Saved entries:
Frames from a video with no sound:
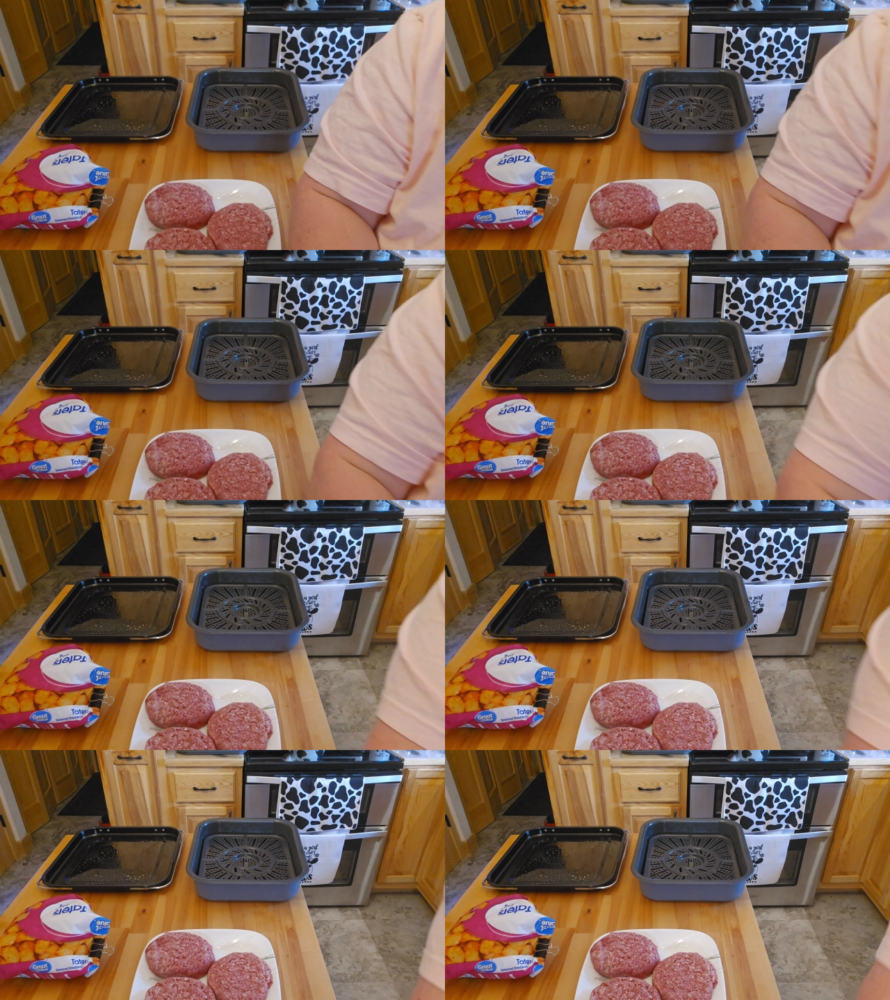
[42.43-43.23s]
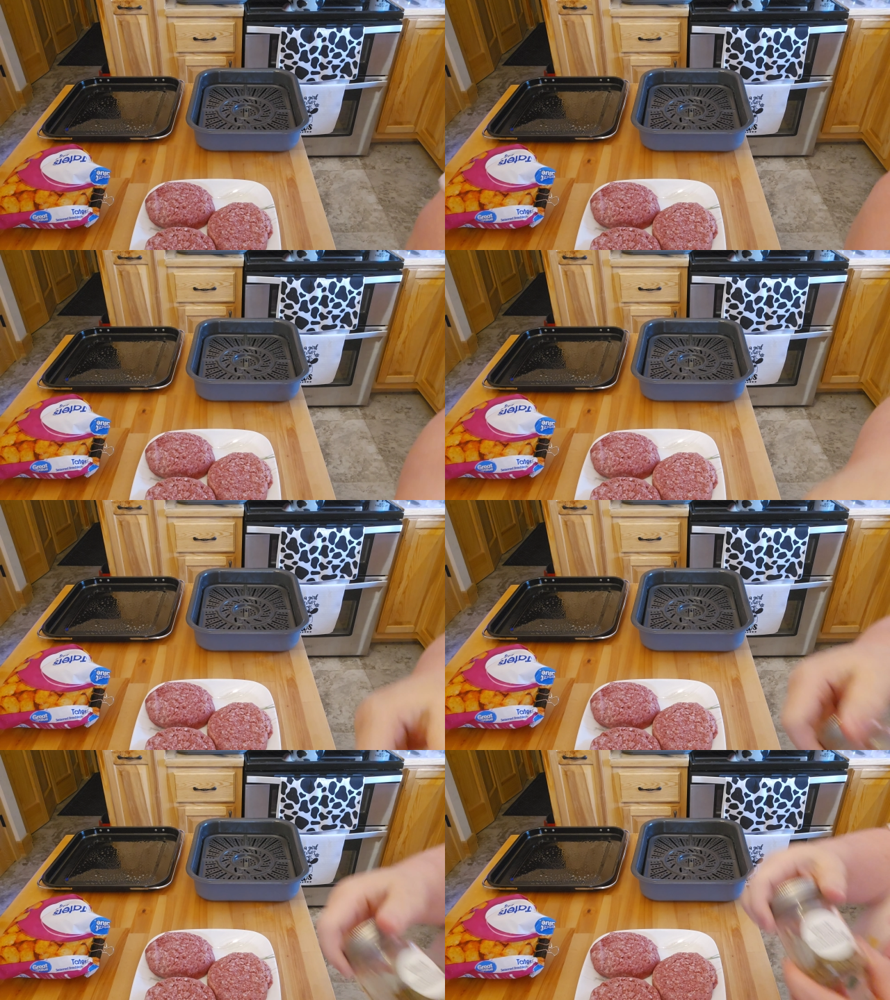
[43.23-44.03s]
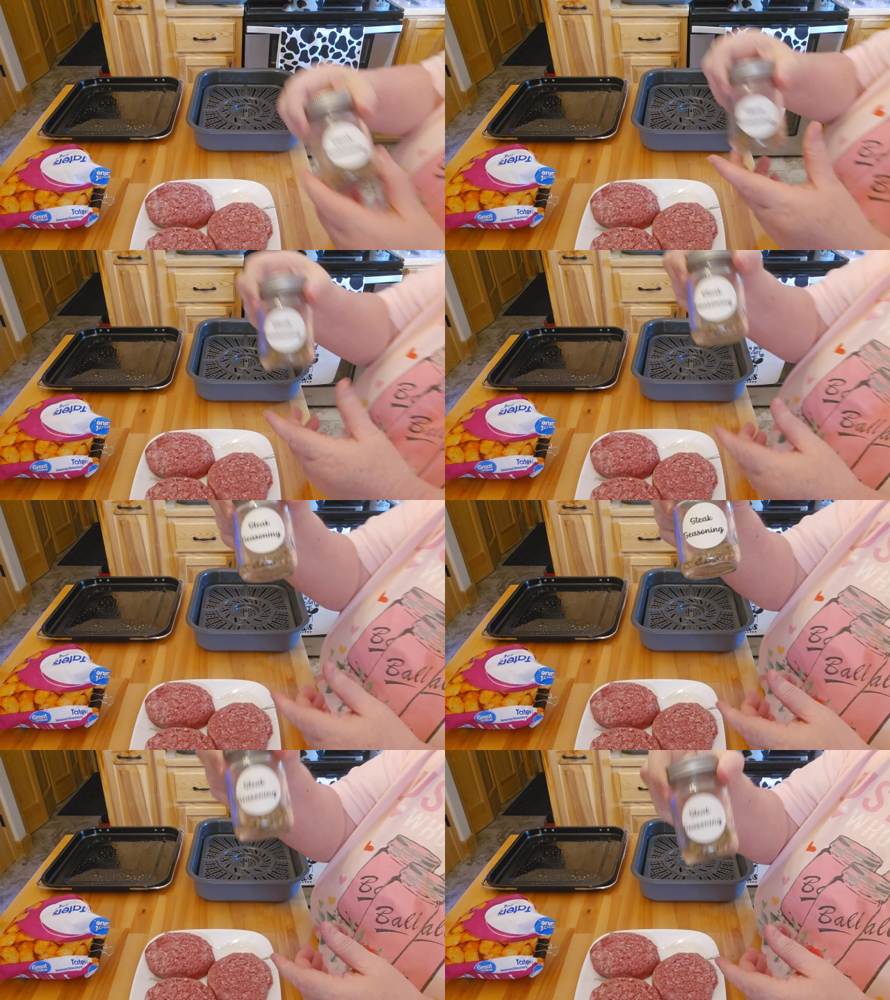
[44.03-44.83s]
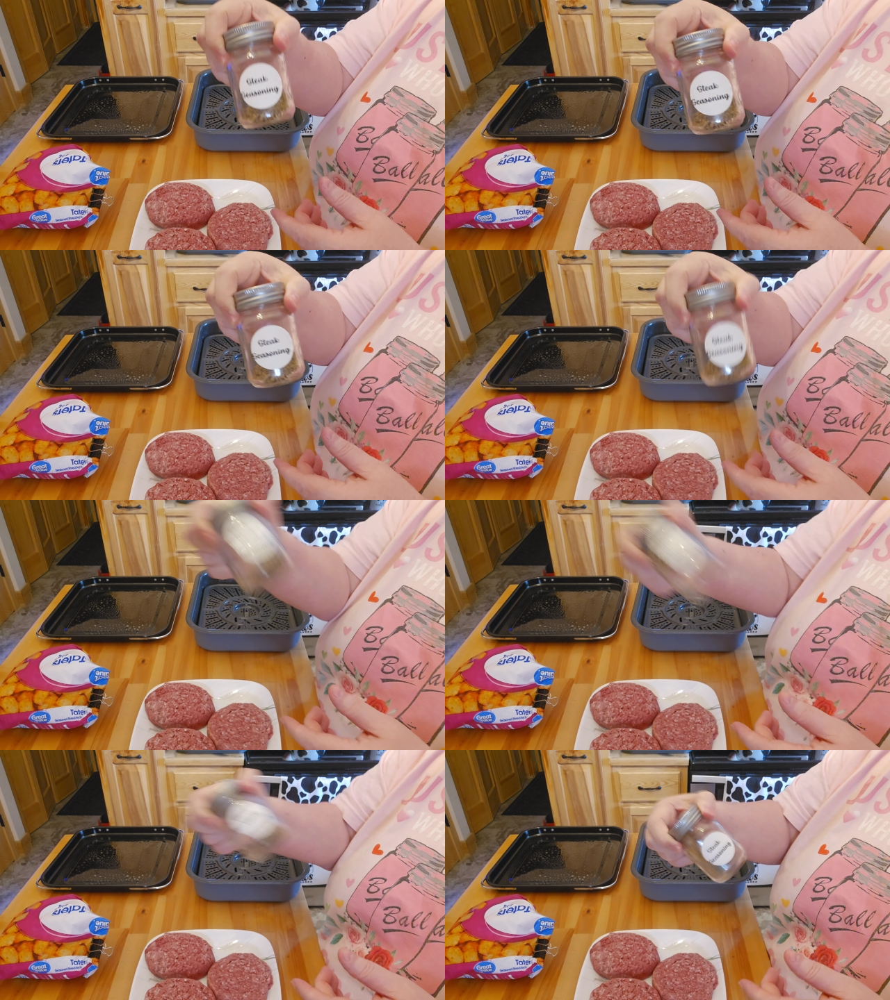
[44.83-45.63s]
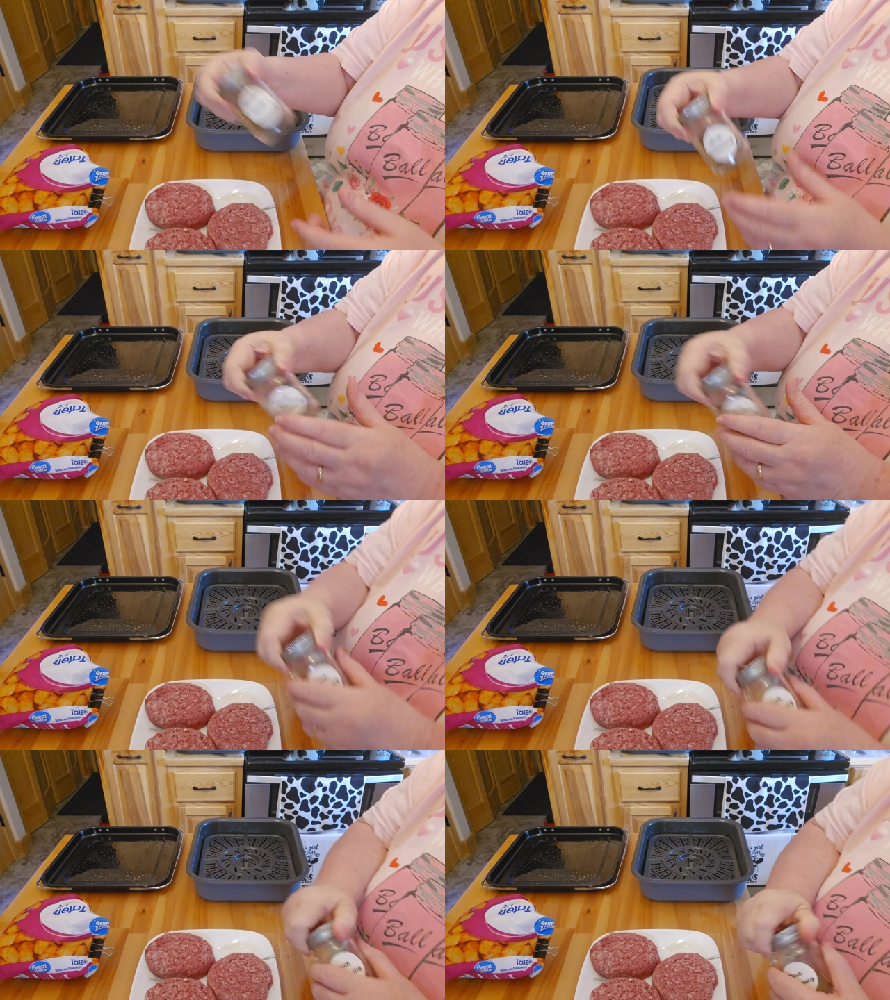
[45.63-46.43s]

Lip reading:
[unreadable: no face in view]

WHAT IS EXPECTED:
Leave every picture out and output the records exactly.

WRITTEN RESPONSE:
Frames from a video with no sound:
[42.43-43.23s]
[43.23-44.03s]
[44.03-44.83s]
[44.83-45.63s]
[45.63-46.43s]

Lip reading:
[unreadable: no face in view]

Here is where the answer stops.